Problem details → Leaving out all pictures, return exactly the lines from the one that contains "[00:00:01.00 to 00:00:01.50]" through the end of the data below.

[Records for the exercise Boundary: Start]

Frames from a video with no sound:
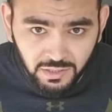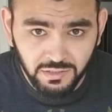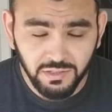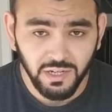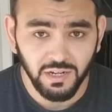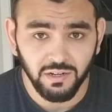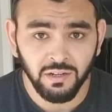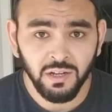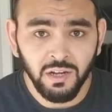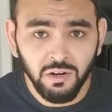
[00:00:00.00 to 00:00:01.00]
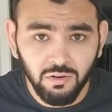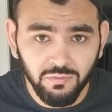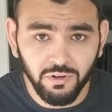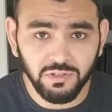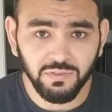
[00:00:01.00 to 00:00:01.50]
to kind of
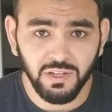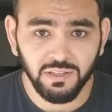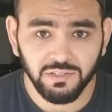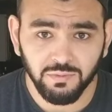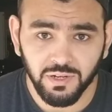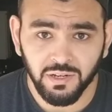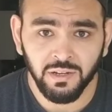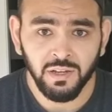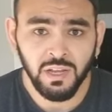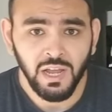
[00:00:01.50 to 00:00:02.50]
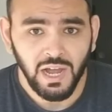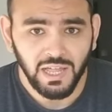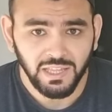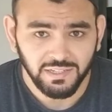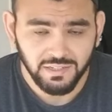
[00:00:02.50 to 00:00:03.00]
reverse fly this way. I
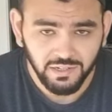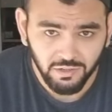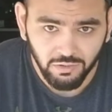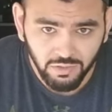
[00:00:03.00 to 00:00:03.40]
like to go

[Records for the exercise Boundary: End]

Answer for this exercise →
[00:00:01.00 to 00:00:01.50]
to kind of
[00:00:01.50 to 00:00:02.50]
[00:00:02.50 to 00:00:03.00]
reverse fly this way. I
[00:00:03.00 to 00:00:03.40]
like to go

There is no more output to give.